Выбрать главу

Много в пустыне цветов и много трав. И все они, как родные, дороги сердцу Аймеда. В тех же лощинах, рядом с безлистым кустарником, пробьются к солнцу пырей-арпаган, алые маки, синие ирисы, колокольчики и золотисто-белые ромашки, которые за сходство с плоской, косматой по краям шапкой чабана называют «чопан тельпек» — «пастушья папаха». С приходом весны дружно взойдет песчаная осочка — илак, травка неказистая, но самый лакомый для овец корм. И даже барханы к весне повеселеют, покрыв свои бока свежей волнистой рябью. Оседлав их вершины, пустит по ветру золотисто-зеленые пряди песколюб-селин.

Немало будет и голых мест. На них-то, недалеко от зарослей кандыма, во всей лучезарной красе почти на метровую высоту поднимется гордая сунгула. С виду она похожа на огромный, отлитый из чистого золота, кукурузный початок. Только вместо янтарных зерен на толстом и круглом стебле сунгулы, плотно прижавшись друг к другу, вспыхнет множество желтых, широко открытых цветков. Иногда сунгула появляется целым семейством. У нее тонкий приятный аромат, на который, непонятно откуда, прилетают пчелы. Туркмены называют ее «ийлан додок» — «змеиные губы». Но почему и кто ее так назвал? — задумывался чабан. — Причем здесь «змеиные губы»?

И понял однажды. Он заметил, что «ийлан додок» всегда вырастает по соседству с кандымом. Поселившись рядом, сунгула скрытно, под песком пускает к соседу корни-присоски и начинает из него высасывать соки. Сами щупальцы, снабженные присосками, как бы похожи на губы змеи. Отсюда, очевидно, и название цветка. Но это нисколько не роняло в глазах чабана достоинств сунгулы. Разве можно винить ее за то, что природа определила ей такую судьбу?

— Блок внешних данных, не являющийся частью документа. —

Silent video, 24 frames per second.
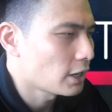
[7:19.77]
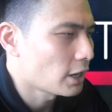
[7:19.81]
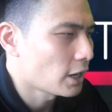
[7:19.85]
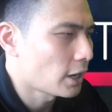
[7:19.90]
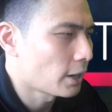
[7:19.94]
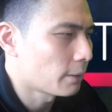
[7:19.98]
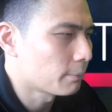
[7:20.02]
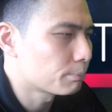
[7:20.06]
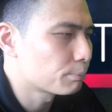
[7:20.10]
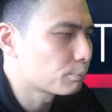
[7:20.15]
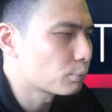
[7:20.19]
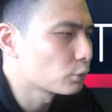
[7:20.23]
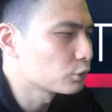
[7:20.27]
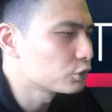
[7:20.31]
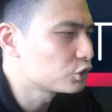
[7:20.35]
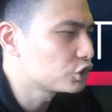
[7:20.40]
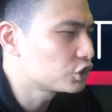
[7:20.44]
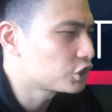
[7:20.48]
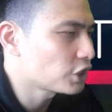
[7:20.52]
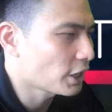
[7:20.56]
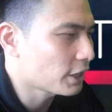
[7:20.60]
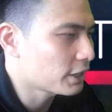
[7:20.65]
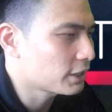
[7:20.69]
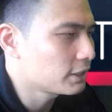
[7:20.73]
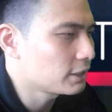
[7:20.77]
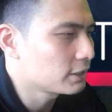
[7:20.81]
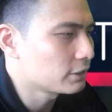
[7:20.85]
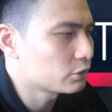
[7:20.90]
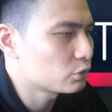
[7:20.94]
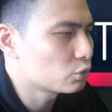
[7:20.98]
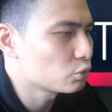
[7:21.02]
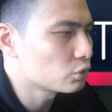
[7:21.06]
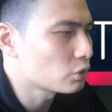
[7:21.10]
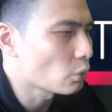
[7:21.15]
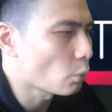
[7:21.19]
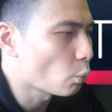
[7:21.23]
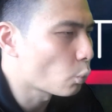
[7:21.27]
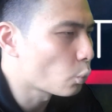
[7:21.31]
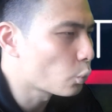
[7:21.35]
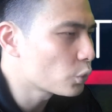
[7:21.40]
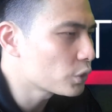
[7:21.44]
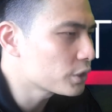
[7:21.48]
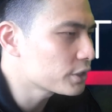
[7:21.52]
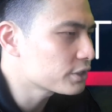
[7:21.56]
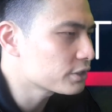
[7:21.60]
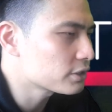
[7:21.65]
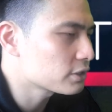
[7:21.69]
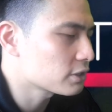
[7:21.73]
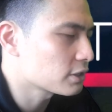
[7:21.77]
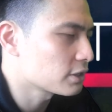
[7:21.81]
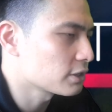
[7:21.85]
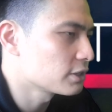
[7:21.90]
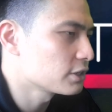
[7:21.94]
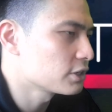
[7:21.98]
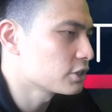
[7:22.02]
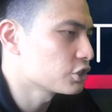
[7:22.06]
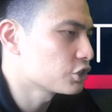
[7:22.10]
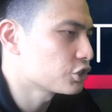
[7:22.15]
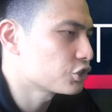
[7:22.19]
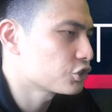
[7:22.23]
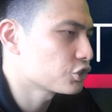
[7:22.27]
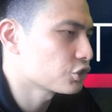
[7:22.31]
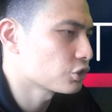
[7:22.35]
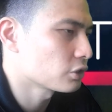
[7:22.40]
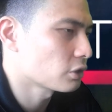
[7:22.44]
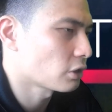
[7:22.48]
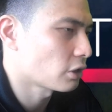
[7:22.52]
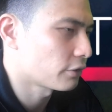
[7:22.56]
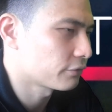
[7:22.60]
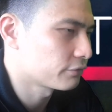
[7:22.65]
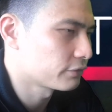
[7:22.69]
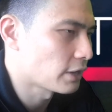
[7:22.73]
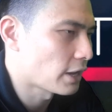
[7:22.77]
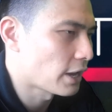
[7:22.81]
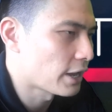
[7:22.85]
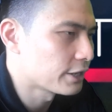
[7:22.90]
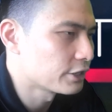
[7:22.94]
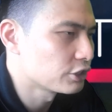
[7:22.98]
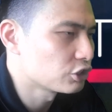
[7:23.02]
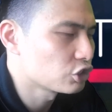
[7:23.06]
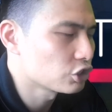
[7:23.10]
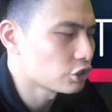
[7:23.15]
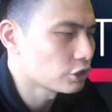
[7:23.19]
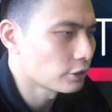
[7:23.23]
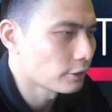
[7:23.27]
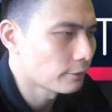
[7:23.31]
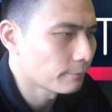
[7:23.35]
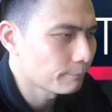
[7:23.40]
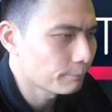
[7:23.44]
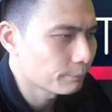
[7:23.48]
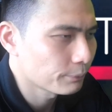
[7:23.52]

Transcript: and project it to the worst condition of the engine.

Много в пустыне птиц и всякого зверья. Одних он любил, других ненавидел. Особенно нравились ему черные грифы. Эти великаны живут в горах, а потомство выводят в пустыне. В самых глухих зарослях саксаула грифы выберут куст, что покрепче да погуще, и построят на нем гнездо величиною с доброе колесо. Еще не успеют грифы его отделать, а в нижнем этаже уже хозяйничают воробей и его супруга. В апреле у грифов появятся белые, как снег, птенцы. К лету они встанут на крыло и вместе со взрослыми улетят в горы.

В общем, хорошо в пустыне. Один воздух чего стоит. Чистый, прозрачный, настоянный на тысяче разных трав.

Но Аймед знал: сколько пустыню ни хвали, сколько ни восторгайся, а словами о ней не расскажешь. Это под силу разве лишь музыке, тростниковой дудке-туйдуку. Аймед-ага любил слушать туйдук, когда на нем играл его заместитель Ораз. Играл он обычно под вечер, когда вдали за красным барханным морем садилось усталое солнце, а у колодца мирно дремала отара и горел, постреливая угольками, вечерний костер.

Пенье туйдука — низкое и заунывное — напоминало чабану протяжный шум ветра в голых кустах. Это голос самой пустыни. В нем слышались суровое раздолье песков, трепет трав, звонкая радость весны и щемящее чувство печали.

Так понимал пустыню старый Аймед-ага. Эту любовь и древнюю свою профессию он мечтал передать сыну Мяликмухаммеду. Как только Мялику исполнилось шестнадцать лет, отец привез его в пески, на свой чабанский кош. Кош — это мазанка из тамариска, в которой несколько кошм и подушек на пыльном земляном полу. Ни удобств, ни комфорта. Рядом с мазанкой — глубокий колодец и корыто для водопоя, да два свирепых волкодава.

А кругом, куда ни глянешь — пески, безлюдье, тишина.

Теперь Мяликмухаммед был членом чабанской бригады и имел должность чолука — помощника старшего пастуха. Должность, конечно, не ахти какая, но на первых порах и это было неплохо. «Пусть обживается, научится кое-чему, наберется опыта, — рассуждал Аймед-ага, — а там видно будет. Со временем, может, вместо себя оставить придется».

Как-то вечером, вручая Мялику чабанский посох, отец сказал:

— Мой сын, пустыня дает человеку мужество и здоровье, а труд чабана — почет и уважение. Трудись и будь счастлив! Когда же мой путь подойдет к последнему пределу, я надеюсь, что этот посох, отполированный моими и твоими руками, ты передашь одному из своих сыновей.

В ответном слове Мялик обещал выполнить завет отца, но не было при этом ни радости, ни блеска в его глазах.